> INFORMATION SUPPLIED:
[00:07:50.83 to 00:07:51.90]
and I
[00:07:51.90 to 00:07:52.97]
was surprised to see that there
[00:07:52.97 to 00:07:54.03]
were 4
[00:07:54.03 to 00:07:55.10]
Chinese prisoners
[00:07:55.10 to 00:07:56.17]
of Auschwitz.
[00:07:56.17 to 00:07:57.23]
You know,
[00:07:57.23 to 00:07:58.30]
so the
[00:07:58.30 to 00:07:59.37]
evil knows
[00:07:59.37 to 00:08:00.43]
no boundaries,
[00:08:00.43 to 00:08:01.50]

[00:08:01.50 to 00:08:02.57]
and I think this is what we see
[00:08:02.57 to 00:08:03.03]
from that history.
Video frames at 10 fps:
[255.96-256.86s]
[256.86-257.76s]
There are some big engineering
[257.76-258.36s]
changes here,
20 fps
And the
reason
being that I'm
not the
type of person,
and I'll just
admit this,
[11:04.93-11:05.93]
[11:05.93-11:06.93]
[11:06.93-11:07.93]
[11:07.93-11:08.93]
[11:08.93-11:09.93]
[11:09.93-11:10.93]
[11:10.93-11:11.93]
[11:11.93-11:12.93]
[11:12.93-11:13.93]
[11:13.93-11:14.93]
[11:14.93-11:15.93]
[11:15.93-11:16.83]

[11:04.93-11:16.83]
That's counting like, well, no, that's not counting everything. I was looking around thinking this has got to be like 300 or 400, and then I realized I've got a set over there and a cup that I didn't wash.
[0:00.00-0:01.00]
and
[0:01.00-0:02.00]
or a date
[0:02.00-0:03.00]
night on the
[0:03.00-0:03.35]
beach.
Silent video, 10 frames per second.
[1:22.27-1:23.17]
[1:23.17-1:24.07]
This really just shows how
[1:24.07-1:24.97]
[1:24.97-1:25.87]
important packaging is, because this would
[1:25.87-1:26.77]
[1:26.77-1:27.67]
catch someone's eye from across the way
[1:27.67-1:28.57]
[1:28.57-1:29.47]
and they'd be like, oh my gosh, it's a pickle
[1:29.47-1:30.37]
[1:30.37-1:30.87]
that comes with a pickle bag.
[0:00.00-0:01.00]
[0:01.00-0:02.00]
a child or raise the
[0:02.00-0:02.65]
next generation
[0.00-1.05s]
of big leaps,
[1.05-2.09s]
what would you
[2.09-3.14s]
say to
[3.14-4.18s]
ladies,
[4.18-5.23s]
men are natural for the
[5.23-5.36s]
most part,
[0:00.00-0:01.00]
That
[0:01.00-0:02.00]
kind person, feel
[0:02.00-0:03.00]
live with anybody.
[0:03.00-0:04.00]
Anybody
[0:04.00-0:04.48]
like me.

> EXERCISE PROMPT: Going back over the entries above, copy word for word every line from the one that has "[00:07:54.03 to 00:07:55.10]" on through the one that has "[1:24.07-1:24.97]".

> COMPLETED TASK:
[00:07:54.03 to 00:07:55.10]
Chinese prisoners
[00:07:55.10 to 00:07:56.17]
of Auschwitz.
[00:07:56.17 to 00:07:57.23]
You know,
[00:07:57.23 to 00:07:58.30]
so the
[00:07:58.30 to 00:07:59.37]
evil knows
[00:07:59.37 to 00:08:00.43]
no boundaries,
[00:08:00.43 to 00:08:01.50]

[00:08:01.50 to 00:08:02.57]
and I think this is what we see
[00:08:02.57 to 00:08:03.03]
from that history.
Video frames at 10 fps:
[255.96-256.86s]
[256.86-257.76s]
There are some big engineering
[257.76-258.36s]
changes here,
20 fps
And the
reason
being that I'm
not the
type of person,
and I'll just
admit this,
[11:04.93-11:05.93]
[11:05.93-11:06.93]
[11:06.93-11:07.93]
[11:07.93-11:08.93]
[11:08.93-11:09.93]
[11:09.93-11:10.93]
[11:10.93-11:11.93]
[11:11.93-11:12.93]
[11:12.93-11:13.93]
[11:13.93-11:14.93]
[11:14.93-11:15.93]
[11:15.93-11:16.83]

[11:04.93-11:16.83]
That's counting like, well, no, that's not counting everything. I was looking around thinking this has got to be like 300 or 400, and then I realized I've got a set over there and a cup that I didn't wash.
[0:00.00-0:01.00]
and
[0:01.00-0:02.00]
or a date
[0:02.00-0:03.00]
night on the
[0:03.00-0:03.35]
beach.
Silent video, 10 frames per second.
[1:22.27-1:23.17]
[1:23.17-1:24.07]
This really just shows how
[1:24.07-1:24.97]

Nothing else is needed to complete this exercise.